[Collected data entries]
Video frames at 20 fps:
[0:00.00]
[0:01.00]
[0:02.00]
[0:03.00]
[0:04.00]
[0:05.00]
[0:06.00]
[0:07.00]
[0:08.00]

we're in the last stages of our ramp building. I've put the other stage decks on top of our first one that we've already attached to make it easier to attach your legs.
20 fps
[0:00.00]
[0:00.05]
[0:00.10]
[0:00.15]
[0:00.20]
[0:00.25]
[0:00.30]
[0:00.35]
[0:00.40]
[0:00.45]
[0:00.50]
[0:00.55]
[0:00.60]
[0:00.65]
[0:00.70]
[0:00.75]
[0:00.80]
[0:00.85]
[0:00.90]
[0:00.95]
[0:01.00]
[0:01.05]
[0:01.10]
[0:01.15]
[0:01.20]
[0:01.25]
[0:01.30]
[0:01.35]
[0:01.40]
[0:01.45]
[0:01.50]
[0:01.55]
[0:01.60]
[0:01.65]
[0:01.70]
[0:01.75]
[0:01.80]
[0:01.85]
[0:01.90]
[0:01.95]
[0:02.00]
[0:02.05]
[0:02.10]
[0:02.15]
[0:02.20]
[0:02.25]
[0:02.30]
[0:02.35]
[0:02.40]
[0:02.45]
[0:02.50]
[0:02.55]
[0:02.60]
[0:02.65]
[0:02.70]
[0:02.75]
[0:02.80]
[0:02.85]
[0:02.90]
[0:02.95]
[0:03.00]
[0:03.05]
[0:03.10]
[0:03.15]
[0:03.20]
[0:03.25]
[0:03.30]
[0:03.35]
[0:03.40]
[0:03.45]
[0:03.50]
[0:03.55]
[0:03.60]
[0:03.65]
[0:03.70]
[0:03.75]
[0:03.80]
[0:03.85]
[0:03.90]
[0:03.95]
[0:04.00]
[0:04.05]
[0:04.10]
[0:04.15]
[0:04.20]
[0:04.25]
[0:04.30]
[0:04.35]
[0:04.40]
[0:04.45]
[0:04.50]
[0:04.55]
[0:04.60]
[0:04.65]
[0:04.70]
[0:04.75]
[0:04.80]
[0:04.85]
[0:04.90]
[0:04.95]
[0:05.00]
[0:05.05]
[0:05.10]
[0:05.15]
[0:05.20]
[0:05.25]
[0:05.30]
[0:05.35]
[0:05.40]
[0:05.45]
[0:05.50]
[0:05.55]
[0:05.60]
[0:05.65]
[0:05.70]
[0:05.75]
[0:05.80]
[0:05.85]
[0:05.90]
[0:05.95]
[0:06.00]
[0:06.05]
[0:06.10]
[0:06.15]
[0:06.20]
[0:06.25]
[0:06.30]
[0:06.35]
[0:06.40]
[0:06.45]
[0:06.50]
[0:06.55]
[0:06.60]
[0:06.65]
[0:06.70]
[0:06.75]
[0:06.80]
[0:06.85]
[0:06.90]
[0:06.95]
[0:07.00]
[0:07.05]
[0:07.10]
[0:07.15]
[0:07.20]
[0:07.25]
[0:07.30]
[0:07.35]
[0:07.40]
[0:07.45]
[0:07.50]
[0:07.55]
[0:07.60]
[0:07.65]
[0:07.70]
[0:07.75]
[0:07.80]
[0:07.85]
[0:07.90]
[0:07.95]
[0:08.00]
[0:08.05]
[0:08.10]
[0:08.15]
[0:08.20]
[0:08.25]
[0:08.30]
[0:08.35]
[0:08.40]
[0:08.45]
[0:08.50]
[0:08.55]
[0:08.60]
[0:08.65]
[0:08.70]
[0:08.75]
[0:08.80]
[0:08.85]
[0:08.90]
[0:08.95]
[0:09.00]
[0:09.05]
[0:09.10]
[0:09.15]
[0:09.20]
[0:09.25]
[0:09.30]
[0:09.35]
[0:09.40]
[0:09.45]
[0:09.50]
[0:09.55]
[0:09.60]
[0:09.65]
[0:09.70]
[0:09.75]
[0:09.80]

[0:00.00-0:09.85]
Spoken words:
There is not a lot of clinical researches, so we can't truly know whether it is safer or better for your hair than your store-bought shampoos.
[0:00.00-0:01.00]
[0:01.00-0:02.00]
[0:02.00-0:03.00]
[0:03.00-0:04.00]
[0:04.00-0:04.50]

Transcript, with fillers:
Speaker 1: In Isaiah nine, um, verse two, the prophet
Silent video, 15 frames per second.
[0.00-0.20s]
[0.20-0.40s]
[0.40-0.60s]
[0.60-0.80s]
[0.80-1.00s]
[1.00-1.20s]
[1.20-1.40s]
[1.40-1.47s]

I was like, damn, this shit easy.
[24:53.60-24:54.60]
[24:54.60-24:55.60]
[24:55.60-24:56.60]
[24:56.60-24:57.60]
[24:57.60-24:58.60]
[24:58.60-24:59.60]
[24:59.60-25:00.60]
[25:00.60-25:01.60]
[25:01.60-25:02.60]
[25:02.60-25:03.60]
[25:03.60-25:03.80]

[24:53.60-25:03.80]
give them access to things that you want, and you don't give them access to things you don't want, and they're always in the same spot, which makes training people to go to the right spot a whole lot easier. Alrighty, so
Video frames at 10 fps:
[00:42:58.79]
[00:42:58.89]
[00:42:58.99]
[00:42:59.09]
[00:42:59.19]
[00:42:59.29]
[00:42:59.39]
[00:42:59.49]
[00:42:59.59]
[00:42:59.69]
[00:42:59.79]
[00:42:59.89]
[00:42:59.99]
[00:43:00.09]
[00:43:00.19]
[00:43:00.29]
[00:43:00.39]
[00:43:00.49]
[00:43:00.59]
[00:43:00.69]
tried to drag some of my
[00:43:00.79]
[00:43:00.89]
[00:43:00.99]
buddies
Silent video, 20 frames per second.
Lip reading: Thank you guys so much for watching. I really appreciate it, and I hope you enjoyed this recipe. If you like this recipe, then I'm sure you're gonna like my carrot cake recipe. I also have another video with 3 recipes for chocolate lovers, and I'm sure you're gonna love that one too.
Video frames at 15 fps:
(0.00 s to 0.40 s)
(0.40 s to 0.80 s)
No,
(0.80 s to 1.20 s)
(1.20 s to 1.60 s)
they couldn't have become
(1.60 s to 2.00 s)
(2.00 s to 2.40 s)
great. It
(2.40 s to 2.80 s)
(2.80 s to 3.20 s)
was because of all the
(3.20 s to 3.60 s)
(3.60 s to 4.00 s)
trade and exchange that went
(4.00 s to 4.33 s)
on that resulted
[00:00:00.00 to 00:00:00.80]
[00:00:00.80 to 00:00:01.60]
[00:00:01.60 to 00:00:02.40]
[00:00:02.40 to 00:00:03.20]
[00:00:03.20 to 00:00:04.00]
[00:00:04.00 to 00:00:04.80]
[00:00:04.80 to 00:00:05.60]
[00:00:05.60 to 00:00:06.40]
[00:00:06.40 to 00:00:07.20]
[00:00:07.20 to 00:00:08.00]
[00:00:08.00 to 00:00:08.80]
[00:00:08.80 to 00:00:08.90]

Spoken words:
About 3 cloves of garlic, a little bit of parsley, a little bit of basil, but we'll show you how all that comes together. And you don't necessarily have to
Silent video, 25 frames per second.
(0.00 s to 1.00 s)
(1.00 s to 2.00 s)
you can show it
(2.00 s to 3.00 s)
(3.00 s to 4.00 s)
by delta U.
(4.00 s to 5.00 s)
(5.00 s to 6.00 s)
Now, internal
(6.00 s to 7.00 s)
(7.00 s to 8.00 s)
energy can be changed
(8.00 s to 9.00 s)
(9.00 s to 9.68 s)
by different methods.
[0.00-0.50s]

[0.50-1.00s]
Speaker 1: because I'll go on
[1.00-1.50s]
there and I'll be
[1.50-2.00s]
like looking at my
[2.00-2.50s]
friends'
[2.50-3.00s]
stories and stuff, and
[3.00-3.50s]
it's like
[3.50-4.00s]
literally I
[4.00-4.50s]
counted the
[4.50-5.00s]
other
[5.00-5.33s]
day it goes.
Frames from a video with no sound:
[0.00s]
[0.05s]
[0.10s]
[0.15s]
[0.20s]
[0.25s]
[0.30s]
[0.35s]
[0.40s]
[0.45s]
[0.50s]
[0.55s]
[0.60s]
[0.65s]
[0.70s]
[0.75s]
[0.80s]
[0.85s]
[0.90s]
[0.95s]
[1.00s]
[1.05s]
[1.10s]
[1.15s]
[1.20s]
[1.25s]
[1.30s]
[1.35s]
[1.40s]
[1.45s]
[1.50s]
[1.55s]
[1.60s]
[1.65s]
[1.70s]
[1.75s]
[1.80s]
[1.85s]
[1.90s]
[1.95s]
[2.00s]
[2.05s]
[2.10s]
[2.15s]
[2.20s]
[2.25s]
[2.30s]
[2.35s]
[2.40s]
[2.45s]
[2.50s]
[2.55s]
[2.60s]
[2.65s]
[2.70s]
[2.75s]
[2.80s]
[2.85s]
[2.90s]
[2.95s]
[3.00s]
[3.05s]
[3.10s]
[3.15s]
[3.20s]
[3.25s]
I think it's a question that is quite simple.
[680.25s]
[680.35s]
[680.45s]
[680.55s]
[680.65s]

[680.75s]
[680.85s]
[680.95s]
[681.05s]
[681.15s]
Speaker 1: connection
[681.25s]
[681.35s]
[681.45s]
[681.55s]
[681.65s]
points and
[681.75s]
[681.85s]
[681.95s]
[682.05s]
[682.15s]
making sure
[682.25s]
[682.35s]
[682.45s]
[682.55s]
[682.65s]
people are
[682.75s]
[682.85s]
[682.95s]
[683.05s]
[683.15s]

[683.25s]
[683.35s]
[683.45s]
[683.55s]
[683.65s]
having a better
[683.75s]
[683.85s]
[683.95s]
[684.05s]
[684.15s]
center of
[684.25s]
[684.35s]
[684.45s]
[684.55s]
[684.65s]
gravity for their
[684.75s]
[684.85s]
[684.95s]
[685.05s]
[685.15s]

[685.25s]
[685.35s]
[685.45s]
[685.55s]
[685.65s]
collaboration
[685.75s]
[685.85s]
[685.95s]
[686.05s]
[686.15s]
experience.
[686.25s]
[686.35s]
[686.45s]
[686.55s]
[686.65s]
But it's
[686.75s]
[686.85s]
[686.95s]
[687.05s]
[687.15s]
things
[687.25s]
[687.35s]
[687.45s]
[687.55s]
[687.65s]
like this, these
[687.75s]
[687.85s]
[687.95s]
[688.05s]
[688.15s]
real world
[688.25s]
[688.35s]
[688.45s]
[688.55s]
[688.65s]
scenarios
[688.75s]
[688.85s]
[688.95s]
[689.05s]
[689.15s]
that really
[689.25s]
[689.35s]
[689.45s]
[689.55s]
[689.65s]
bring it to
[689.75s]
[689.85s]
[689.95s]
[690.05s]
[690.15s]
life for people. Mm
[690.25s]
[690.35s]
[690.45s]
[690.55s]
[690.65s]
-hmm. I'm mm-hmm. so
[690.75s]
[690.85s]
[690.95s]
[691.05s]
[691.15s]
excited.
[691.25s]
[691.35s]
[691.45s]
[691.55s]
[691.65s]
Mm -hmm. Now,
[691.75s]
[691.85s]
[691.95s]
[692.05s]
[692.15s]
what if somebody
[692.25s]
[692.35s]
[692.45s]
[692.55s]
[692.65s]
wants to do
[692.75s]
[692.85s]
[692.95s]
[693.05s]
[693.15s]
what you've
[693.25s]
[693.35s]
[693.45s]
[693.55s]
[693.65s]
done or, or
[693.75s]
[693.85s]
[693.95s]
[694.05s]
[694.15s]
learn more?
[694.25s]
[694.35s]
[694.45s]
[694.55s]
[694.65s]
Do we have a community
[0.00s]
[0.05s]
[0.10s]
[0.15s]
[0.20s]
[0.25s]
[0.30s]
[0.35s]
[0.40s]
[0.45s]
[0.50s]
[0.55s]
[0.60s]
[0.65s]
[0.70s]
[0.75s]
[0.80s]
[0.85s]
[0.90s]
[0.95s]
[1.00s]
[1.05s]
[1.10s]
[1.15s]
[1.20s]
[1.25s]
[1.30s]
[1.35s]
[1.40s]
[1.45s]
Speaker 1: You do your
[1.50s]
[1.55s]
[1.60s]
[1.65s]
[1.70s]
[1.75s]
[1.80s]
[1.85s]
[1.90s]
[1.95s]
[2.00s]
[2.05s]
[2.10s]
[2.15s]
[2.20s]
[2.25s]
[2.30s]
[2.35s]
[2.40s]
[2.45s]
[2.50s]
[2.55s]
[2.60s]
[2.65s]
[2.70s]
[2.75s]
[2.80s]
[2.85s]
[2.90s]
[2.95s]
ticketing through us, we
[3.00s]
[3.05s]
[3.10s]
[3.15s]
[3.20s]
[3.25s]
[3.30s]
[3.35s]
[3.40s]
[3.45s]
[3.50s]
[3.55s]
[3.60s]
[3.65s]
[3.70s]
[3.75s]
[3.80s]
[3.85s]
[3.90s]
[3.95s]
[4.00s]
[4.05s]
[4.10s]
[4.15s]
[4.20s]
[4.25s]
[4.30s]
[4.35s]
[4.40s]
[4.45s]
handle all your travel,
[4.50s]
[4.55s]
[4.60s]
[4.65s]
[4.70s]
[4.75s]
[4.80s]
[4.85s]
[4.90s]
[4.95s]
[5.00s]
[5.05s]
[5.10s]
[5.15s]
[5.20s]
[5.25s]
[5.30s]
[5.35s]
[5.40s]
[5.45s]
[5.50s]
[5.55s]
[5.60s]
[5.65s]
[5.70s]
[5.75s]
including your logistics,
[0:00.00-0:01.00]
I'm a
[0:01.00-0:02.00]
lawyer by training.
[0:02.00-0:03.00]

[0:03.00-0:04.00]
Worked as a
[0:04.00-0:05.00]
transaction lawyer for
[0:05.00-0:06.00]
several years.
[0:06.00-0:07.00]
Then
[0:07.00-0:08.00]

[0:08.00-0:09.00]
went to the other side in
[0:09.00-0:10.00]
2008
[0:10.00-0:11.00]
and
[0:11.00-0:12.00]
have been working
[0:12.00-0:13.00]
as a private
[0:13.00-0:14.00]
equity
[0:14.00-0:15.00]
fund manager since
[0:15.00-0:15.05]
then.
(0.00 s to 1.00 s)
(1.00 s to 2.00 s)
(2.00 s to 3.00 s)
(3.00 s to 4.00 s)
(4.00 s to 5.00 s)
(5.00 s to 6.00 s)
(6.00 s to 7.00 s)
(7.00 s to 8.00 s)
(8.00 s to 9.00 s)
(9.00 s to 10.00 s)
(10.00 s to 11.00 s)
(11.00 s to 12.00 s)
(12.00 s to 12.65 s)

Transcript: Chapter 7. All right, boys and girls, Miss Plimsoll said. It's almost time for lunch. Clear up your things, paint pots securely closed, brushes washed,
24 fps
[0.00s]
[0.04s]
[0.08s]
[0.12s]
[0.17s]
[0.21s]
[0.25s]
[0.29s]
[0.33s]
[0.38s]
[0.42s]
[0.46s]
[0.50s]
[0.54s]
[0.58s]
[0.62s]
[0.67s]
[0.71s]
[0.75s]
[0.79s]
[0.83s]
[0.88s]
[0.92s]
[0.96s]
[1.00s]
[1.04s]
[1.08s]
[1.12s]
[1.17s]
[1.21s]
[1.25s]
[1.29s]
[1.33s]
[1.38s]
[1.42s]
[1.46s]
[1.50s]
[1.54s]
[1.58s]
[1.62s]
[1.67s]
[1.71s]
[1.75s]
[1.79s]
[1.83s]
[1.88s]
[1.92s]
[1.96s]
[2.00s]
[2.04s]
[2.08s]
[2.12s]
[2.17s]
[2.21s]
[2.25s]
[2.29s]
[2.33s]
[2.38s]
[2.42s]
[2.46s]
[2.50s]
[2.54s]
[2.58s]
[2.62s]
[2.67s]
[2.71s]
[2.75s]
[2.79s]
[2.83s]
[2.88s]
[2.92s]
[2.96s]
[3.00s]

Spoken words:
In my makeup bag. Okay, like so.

● **EXERCISE PROMPT**: Among the lines above, list those that contain the word "Silent".

● **RESPONSE TO THE EXERCISE**:
Silent video, 15 frames per second.
Silent video, 20 frames per second.
Silent video, 25 frames per second.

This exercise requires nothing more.